Rhys Wakefield è tutto questo e molto di più. Lo abbiamo incontrato a Los Angeles poco tempo fa per parlare della sua nuova serie “Reprisal“, della sua prima volta dietro la macchina da presa per il film “Berserk”, che ha anche scritto e in cui ha recitato, ispirato da una di quelle brutte esperienze a cui accennavamo prima (ma non vogliamo spoilerarvi troppo).
Infine, non potevamo che parlare di una passione che abbiamo in comune, ossia “True Detective”, nella cui terza stagione ritroviamo proprio Rhys.
Non vediamo l’ora di scoprire di più riguardo i suoi prossimi progetti, avendo la certezza che sarà sempre puntuale, a volte addirittura in anticipo!
Cosa ci puoi svelare a proposito della tua nuova serie tv “Reprisal”?
“Reprisal” è un noir thriller frenetico e pazzo che parla di un gruppo di persone da sempre sottovalutate. Noi conosciamo queste persone in un momento di rottura, quando stanno per diventare qualcuno di diverso, non più sottovalutate, ma pronte a reclamare il loro potere nel mondo e, a mio parere, c’è qualcosa di molto struggente in tutto ciò. È tutto molto colorato, ma allo stesso tempo cupo. È interessante notare come Josh Corbin, l’ideatore della serie, sia riuscito a mettere in piedi questo sfacciato fumetto, quasi una sorta di graphic novel, e poi, da una scena all’altra, ci ricordi che è tutto molto tetro e reale e la posta in gioco è altissima. Anche i film dei fratelli Cohen sono un po’ così, all’inizio sono comici e poi all’improvviso diventano seri, perché qualcuno è appena stato ucciso e in modo molto comico. È un tipo di commedia che somiglia ad una tragedia accelerata, e Josh ha la capacità di rallentare la commedia, occasionalmente, e di ricordarci dell’aspetto tragico delle cose, quando serve.
“Noi conosciamo queste persone in un momento di rottura, quando stanno per diventare qualcuno di diverso, non più sottovalutate, ma pronte a reclamare il loro potere nel mondo e, a mio parere, c’è qualcosa di molto struggente in tutto ciò”.
Come descriveresti il tuo personaggio, Matty, e come ti sei preparato per il ruolo?

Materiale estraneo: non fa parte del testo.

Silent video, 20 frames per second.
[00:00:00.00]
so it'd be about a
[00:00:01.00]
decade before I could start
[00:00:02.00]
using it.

Descriverei Matty come una persona che ha subito diversi traumi nel passato, motivo per cui probabilmente cerca a tutti i costi di ripristinare una sua corazza esterna dominante, questa specie di persona iper-mascolina che vuol far credere di essere. Il bello di questo personaggio è che si trova in bilico tra il diventare buono o cattivo, quindi nella mia testa lo immagino come il Joker prima di diventare completamente fuori di testa e fare del male alle persone per il puro piacere di farlo. Non credo che questo ragazzo abbia poi così tante ferite o problemi di salute mentale, ma adoro barcollare, mi piace giocare con questo tipo di equilibrio tra quanto grande sia il cuore di questa persona contro quanto sia imprevedibile e spaventosa la natura che può assumere una situazione in cui è protagonista.

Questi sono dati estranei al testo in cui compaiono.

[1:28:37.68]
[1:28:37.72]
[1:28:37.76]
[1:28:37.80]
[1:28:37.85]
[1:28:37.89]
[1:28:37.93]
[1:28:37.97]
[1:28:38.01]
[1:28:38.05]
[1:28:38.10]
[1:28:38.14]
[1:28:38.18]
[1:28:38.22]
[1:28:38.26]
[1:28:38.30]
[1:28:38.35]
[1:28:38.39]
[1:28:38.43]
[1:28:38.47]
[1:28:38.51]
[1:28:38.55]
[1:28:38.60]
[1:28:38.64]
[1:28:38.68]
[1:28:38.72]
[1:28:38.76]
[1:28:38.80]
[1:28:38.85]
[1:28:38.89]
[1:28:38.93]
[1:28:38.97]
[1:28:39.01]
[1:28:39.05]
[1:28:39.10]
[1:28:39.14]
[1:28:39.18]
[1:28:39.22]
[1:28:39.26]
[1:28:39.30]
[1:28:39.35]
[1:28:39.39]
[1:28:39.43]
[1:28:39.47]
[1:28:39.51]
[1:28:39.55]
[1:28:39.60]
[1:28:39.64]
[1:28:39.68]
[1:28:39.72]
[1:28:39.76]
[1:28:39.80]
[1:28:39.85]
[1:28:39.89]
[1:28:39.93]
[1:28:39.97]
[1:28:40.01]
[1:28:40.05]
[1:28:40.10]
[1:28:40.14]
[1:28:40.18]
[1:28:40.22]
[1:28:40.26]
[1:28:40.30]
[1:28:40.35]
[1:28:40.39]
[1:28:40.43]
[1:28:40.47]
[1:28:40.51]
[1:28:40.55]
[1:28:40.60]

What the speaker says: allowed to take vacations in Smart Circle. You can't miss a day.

Il tuo personaggio è violento, per certi versi, e dal trailer sembra che abbia a che fare con situazioni pericolose. C’è stata una scena che hai trovato particolarmente difficile o intensa da girare?
Ci sono state parecchie scene difficili da girare, direi. Questo personaggio è così diverso da come sono io nella vita quotidiana, è molto violento, abbiamo cercato di mostrare questo lato animalesco, lavorando anche con i costumisti per creare un’immagine che potesse ricordare un po’ un cobra. Lui vuole incantarti e ipnotizzarti con le sue parole, ma c’è qualcosa di spaventoso e imprevedibile che potrebbe accadere in sua presenza. È curiosa anche la sua evoluzione nel corso della serie. Io, personalmente, trovo che gli animali siano una grande fonte di ispirazione per costruire un personaggio, perché il DNA di ogni personaggio ha qualcosa in comune con quello di un animale e quale sia questo animale dice molto sul personaggio stesso. Io mi sono ispirato al cobra e nel corso della serie l’idea era che Matty si trasformasse in un leone, e so che suona un po’ pretenzioso, ma penso che le qualità di questi animali siano straordinarie se pensate in relazione a come noi ci comportiamo.
“…mi piace giocare con questo tipo di equilibrio tra quanto grande sia il cuore di questa persona contro quanto sia imprevedibile e spaventosa la natura che può assumere una situazione di cui lui è protagonista”.
“Io mi sono ispirato al cobra e nel corso della serie l’idea era che Matty si trasformasse in un leone, e so che suona un po’ pretenzioso, ma penso che le qualità di questi animali siano straordinarie se pensate in relazione a come noi ci comportiamo”.
Come descriveresti la serie in una parola?
Elettrizzante.
Che cosa deve avere un progetto perché ti faccia dire di sì e cosa ti ha fatto dire di sì a questa serie?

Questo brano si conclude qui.